Across the whole listing, return each line exactly, with no images included.

━━ Given entries ━━

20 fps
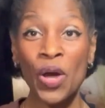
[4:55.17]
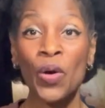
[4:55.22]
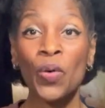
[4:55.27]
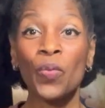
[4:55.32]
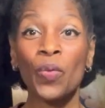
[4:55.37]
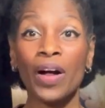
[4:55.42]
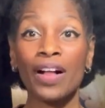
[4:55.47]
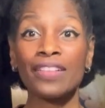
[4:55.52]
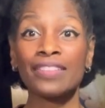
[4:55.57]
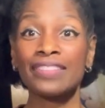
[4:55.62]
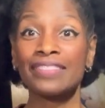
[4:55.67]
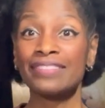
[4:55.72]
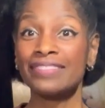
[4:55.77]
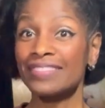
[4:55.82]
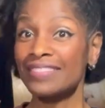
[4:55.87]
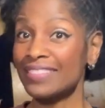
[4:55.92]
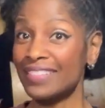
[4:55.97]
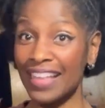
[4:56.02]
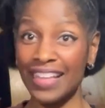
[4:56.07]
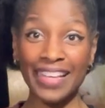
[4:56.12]
Well,
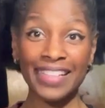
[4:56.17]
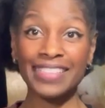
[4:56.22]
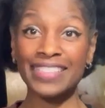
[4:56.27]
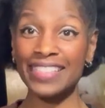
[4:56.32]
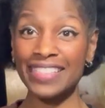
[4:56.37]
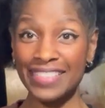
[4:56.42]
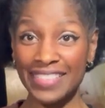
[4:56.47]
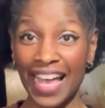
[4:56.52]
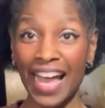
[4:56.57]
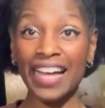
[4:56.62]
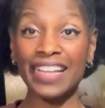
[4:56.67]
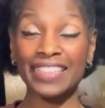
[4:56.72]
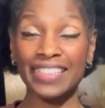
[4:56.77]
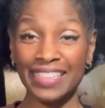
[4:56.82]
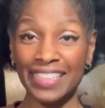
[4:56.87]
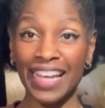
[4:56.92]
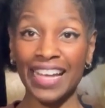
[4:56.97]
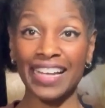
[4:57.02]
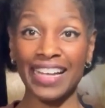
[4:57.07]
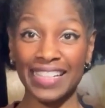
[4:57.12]
it's exactly
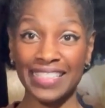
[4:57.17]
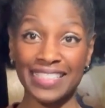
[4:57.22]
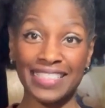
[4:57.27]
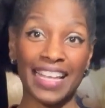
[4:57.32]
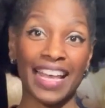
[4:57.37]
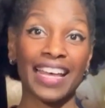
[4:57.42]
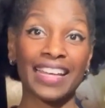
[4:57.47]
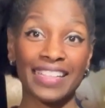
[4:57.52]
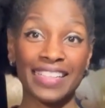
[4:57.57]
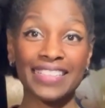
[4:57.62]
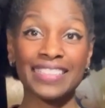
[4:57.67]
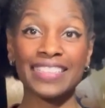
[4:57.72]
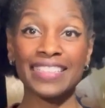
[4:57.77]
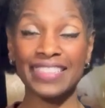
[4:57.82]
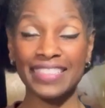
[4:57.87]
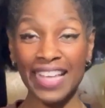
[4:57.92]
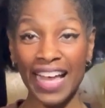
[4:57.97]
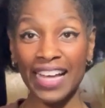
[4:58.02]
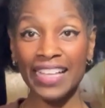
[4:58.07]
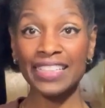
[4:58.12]
like I said. It's
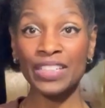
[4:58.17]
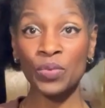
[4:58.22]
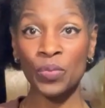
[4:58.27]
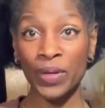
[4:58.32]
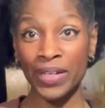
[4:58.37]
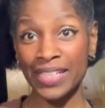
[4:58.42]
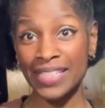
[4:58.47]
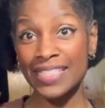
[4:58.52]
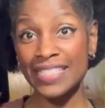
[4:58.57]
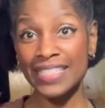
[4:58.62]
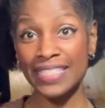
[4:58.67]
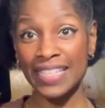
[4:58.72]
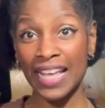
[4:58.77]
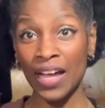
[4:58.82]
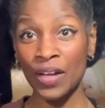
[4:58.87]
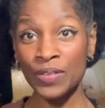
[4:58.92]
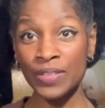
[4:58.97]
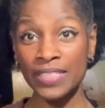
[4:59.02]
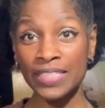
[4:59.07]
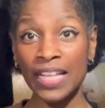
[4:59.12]
exactly what it
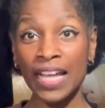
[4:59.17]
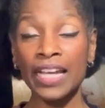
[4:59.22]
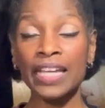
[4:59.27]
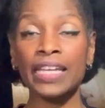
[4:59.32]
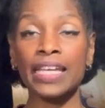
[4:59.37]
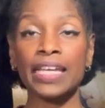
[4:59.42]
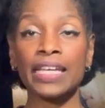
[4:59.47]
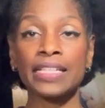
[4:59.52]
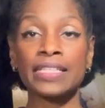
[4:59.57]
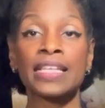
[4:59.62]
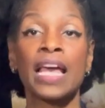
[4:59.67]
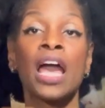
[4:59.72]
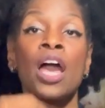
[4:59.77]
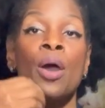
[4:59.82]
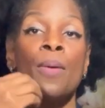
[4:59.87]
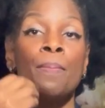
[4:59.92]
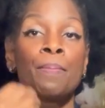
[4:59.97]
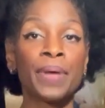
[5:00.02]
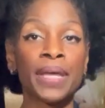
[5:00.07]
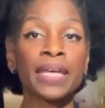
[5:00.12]
sounds like. It's
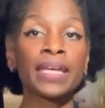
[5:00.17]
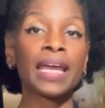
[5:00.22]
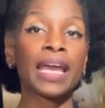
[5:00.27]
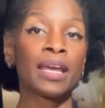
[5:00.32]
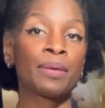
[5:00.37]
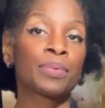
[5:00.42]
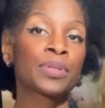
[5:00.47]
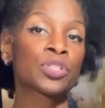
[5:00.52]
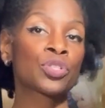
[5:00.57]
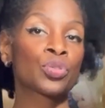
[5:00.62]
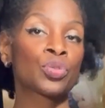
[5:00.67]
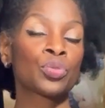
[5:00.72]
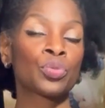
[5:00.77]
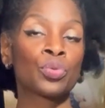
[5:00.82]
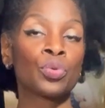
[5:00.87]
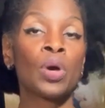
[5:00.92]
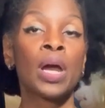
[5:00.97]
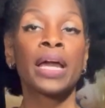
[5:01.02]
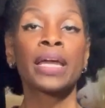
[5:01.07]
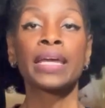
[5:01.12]
being able
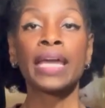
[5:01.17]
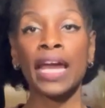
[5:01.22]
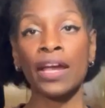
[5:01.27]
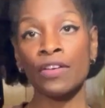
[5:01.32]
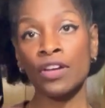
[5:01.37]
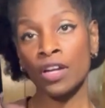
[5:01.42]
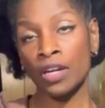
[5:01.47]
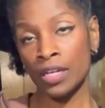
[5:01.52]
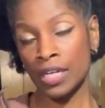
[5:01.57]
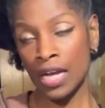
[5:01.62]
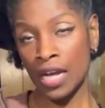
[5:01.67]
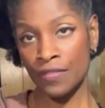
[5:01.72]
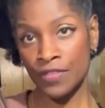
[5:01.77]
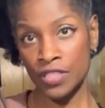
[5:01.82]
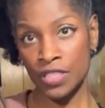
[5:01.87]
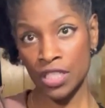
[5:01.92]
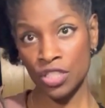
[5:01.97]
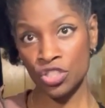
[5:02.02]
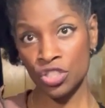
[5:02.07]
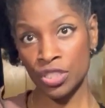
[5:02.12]
to carry on
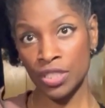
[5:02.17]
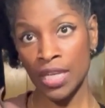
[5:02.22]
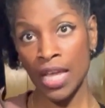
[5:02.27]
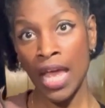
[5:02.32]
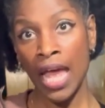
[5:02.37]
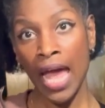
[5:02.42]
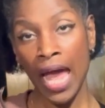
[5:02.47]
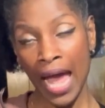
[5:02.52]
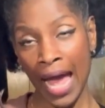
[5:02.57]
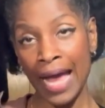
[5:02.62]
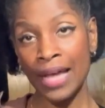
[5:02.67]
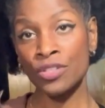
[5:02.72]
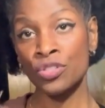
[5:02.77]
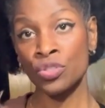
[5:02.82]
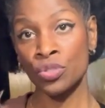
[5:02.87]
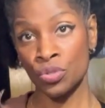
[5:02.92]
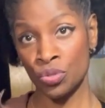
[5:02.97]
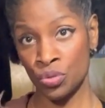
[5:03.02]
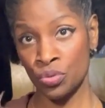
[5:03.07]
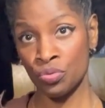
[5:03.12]
conversation as
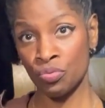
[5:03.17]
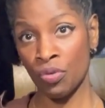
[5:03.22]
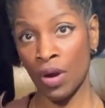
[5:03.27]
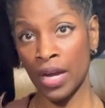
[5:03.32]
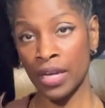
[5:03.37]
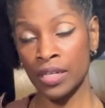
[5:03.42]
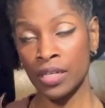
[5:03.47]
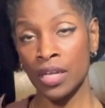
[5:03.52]
you run.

━━━

## [Exercise result]
20 fps
[4:55.17]
[4:55.22]
[4:55.27]
[4:55.32]
[4:55.37]
[4:55.42]
[4:55.47]
[4:55.52]
[4:55.57]
[4:55.62]
[4:55.67]
[4:55.72]
[4:55.77]
[4:55.82]
[4:55.87]
[4:55.92]
[4:55.97]
[4:56.02]
[4:56.07]
[4:56.12]
Well,
[4:56.17]
[4:56.22]
[4:56.27]
[4:56.32]
[4:56.37]
[4:56.42]
[4:56.47]
[4:56.52]
[4:56.57]
[4:56.62]
[4:56.67]
[4:56.72]
[4:56.77]
[4:56.82]
[4:56.87]
[4:56.92]
[4:56.97]
[4:57.02]
[4:57.07]
[4:57.12]
it's exactly
[4:57.17]
[4:57.22]
[4:57.27]
[4:57.32]
[4:57.37]
[4:57.42]
[4:57.47]
[4:57.52]
[4:57.57]
[4:57.62]
[4:57.67]
[4:57.72]
[4:57.77]
[4:57.82]
[4:57.87]
[4:57.92]
[4:57.97]
[4:58.02]
[4:58.07]
[4:58.12]
like I said. It's
[4:58.17]
[4:58.22]
[4:58.27]
[4:58.32]
[4:58.37]
[4:58.42]
[4:58.47]
[4:58.52]
[4:58.57]
[4:58.62]
[4:58.67]
[4:58.72]
[4:58.77]
[4:58.82]
[4:58.87]
[4:58.92]
[4:58.97]
[4:59.02]
[4:59.07]
[4:59.12]
exactly what it
[4:59.17]
[4:59.22]
[4:59.27]
[4:59.32]
[4:59.37]
[4:59.42]
[4:59.47]
[4:59.52]
[4:59.57]
[4:59.62]
[4:59.67]
[4:59.72]
[4:59.77]
[4:59.82]
[4:59.87]
[4:59.92]
[4:59.97]
[5:00.02]
[5:00.07]
[5:00.12]
sounds like. It's
[5:00.17]
[5:00.22]
[5:00.27]
[5:00.32]
[5:00.37]
[5:00.42]
[5:00.47]
[5:00.52]
[5:00.57]
[5:00.62]
[5:00.67]
[5:00.72]
[5:00.77]
[5:00.82]
[5:00.87]
[5:00.92]
[5:00.97]
[5:01.02]
[5:01.07]
[5:01.12]
being able
[5:01.17]
[5:01.22]
[5:01.27]
[5:01.32]
[5:01.37]
[5:01.42]
[5:01.47]
[5:01.52]
[5:01.57]
[5:01.62]
[5:01.67]
[5:01.72]
[5:01.77]
[5:01.82]
[5:01.87]
[5:01.92]
[5:01.97]
[5:02.02]
[5:02.07]
[5:02.12]
to carry on
[5:02.17]
[5:02.22]
[5:02.27]
[5:02.32]
[5:02.37]
[5:02.42]
[5:02.47]
[5:02.52]
[5:02.57]
[5:02.62]
[5:02.67]
[5:02.72]
[5:02.77]
[5:02.82]
[5:02.87]
[5:02.92]
[5:02.97]
[5:03.02]
[5:03.07]
[5:03.12]
conversation as
[5:03.17]
[5:03.22]
[5:03.27]
[5:03.32]
[5:03.37]
[5:03.42]
[5:03.47]
[5:03.52]
you run.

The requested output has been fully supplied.